Im gleichen Jahr nimmt der gelernte Grafiker Gustav Adolf Baumm Kontakt zu NSU auf. Er stellt den Neckarsulmern sein Rekordprojekt vor, das weit über das Fachsenfeld’sche Konzept hinausgeht: Der Fahrer liegt nun auf dem Rücken, was eine niedrige Aufbauhöhe des Rennmotorrads von nur 75 Zentimetern ermöglicht. Mit einem umgebauten Bügelbrett überzeugt Baumm NSU-Entwicklungschef Froede von der Steuerbarkeit eines solchen Gefährts und bekommt finanzielle und technische Unterstützung. Nach der erfolgreichen Präsentation seines ersten „Baumm’schen Liegestuhls“ erhält Baumm 1952 einen Vertrag von NSU und entwickelt zusammen mit der Forschungsabteilung den „Baumm I“ und den „Baumm II“, die hervorragende Luftwiderstandsbeiwerte erzielen. Bei NSU nennt man die spacigen Rekordgefährte ganz bodenständig „Liegestühle“ – mit den gängigen Assoziationen haben sie allerdings nicht viel gemein: Allzu gemütlich sind sie nicht und für die Erholung im Garten sind sie ebenfalls kaum geeignet. Dafür brechen sie Rekorde, weshalb sie auch „fliegende Liegestühle“ heißen dürfen: Gustav Adolf Baumm gelingt es, als Konstrukteur und Fahrer 1954 insgesamt elf Weltrekorde in den Klassen von 50 bis 175 Kubikzentimeter einzufahren.
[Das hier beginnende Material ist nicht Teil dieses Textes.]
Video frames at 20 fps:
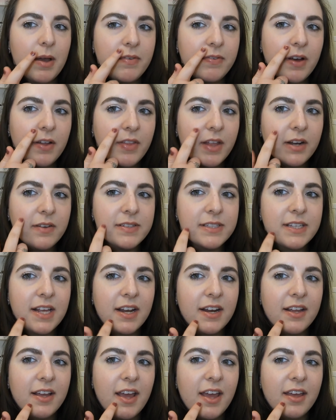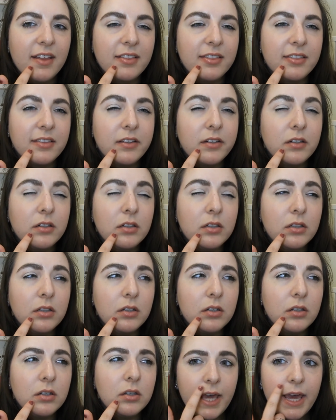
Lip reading: I found that it was getting a little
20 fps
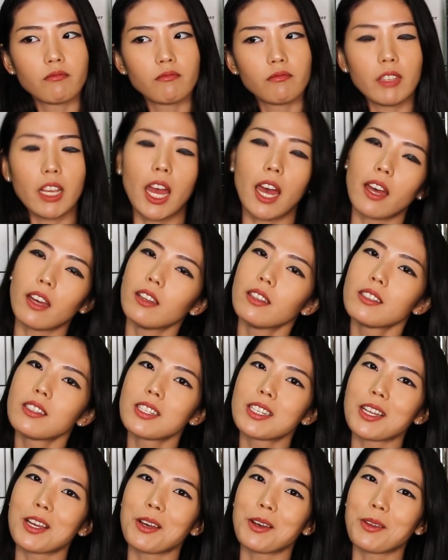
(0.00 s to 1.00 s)
Yeah,
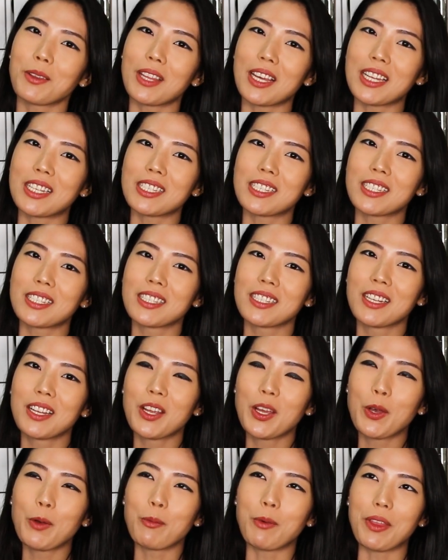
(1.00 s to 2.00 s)
so that's
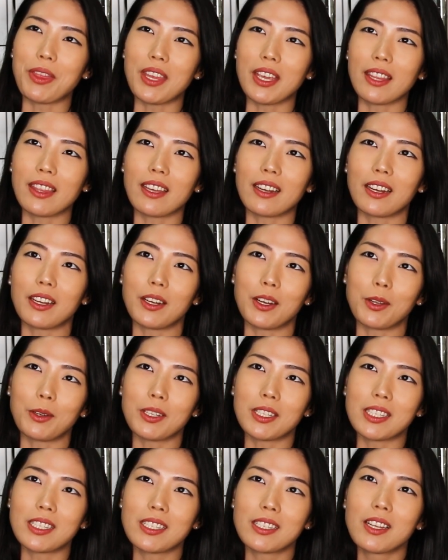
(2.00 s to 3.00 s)
one thing that I
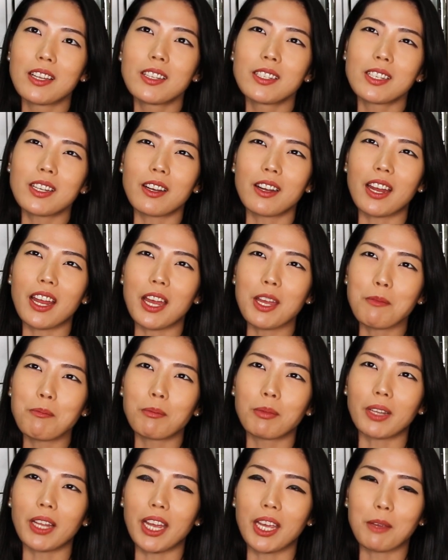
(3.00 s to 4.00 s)
noticed. Sorry, I
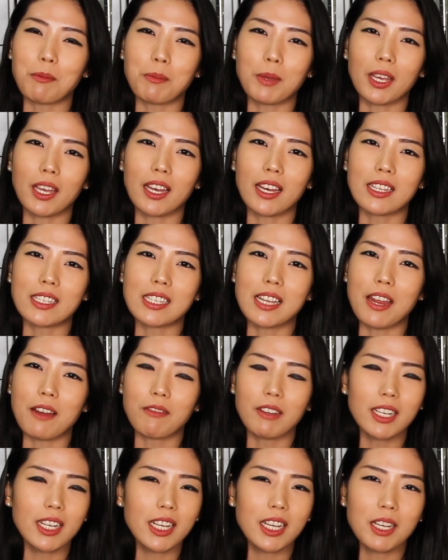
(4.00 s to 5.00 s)
blanked because
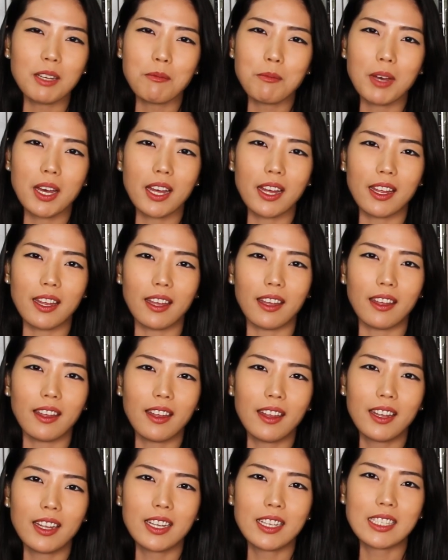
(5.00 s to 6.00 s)
every time I
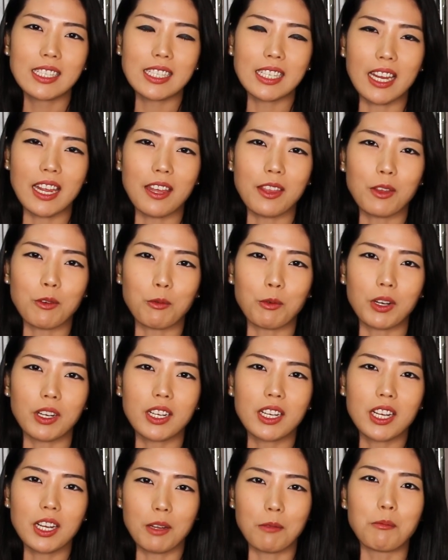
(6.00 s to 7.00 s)
say the word
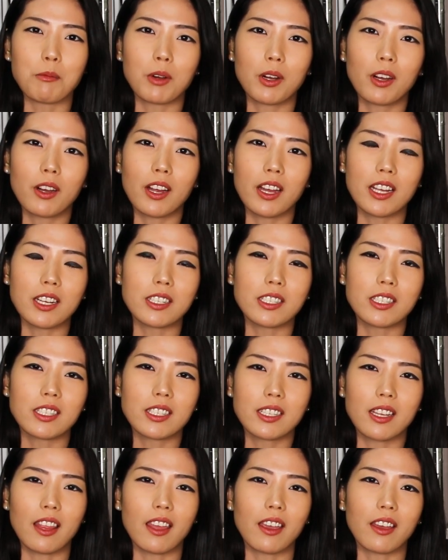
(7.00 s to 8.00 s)
timbre, I
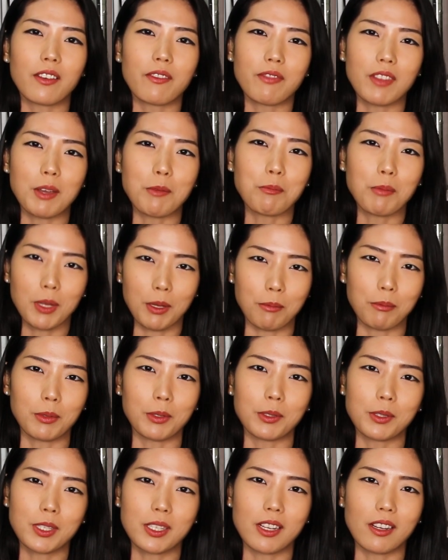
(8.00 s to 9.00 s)
just think of the
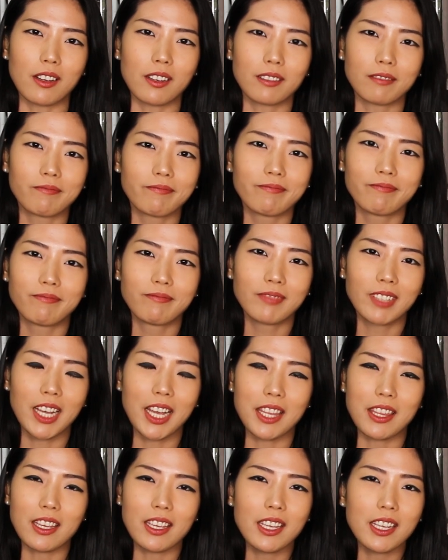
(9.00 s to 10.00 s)
Pitbull song.
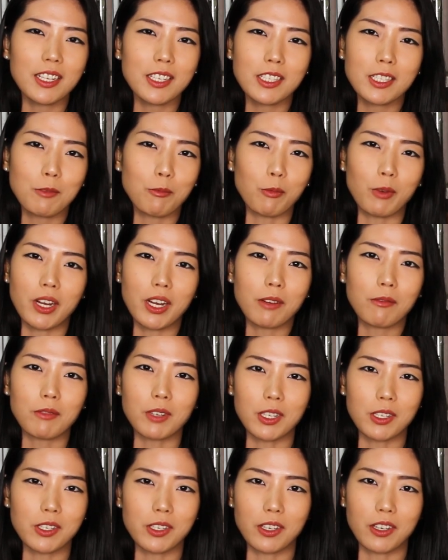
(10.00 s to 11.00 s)
I think he just
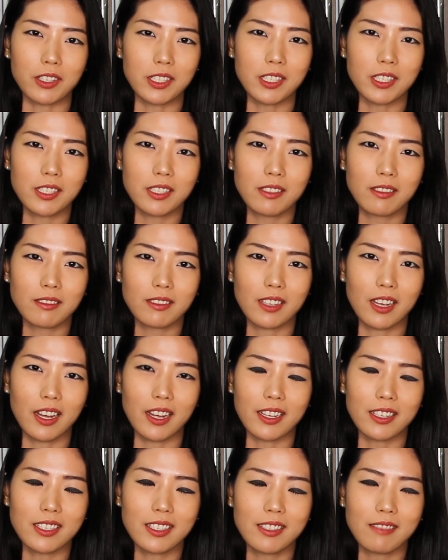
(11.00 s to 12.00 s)
brainwashed us,
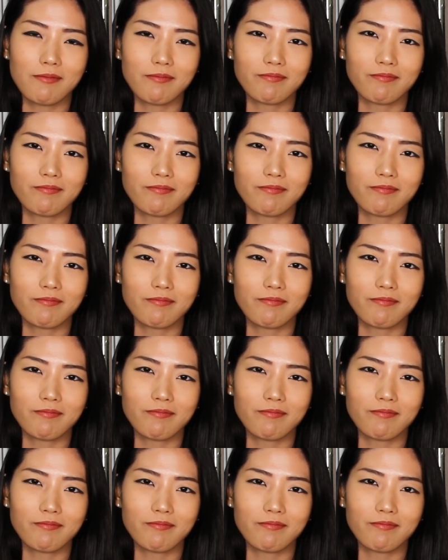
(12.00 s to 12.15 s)
guys.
Ist der Baumm’sche Liegestuhl vornehmlich für Rekordfahrten geeignet, werden andere strömungsgünstige Konzepte auch bei Rennen eingesetzt. Mit der NSU Rennmax Typ Delphin gewinnt NSU im Jahr 1954 alle gestarteten Rennen in der Klasse bis 250 Kubikzentimeter Hubraum mehrfach als Doppel-, Dreifach- oder Vierfachsieger. 1954 kommt beim Rennen auf der Solitude in der Nähe von Stuttgart auch zum ersten Mal die Vollverkleidung Typ „Blauwal“ zum Einsatz. Im Vergleich zur Rennmax mit Delphin-Verkleidung ist bei der strömungsgünstigeren Blauwal nochmals mehr Speed möglich. Gleich beim ersten Rennen belegen die Rennfahrer Werner Haas und Rupert Hollaus die ersten beiden Plätze. Haas gewinnt im Jahr 1954 auf der Blauwal die Weltmeisterschaft und die Deutsche Meisterschaft in der Klasse bis 250 Kubikzentimeter Hubraum. In der Klasse bis 350 Kubikzentimeter kann Hermann Paul Müller mit einer modifizierten Rennmax Typ Blauwal mit 288 Kubikzentimetern Hubraum die Deutsche Meisterschaft nach Neckarsulm holen.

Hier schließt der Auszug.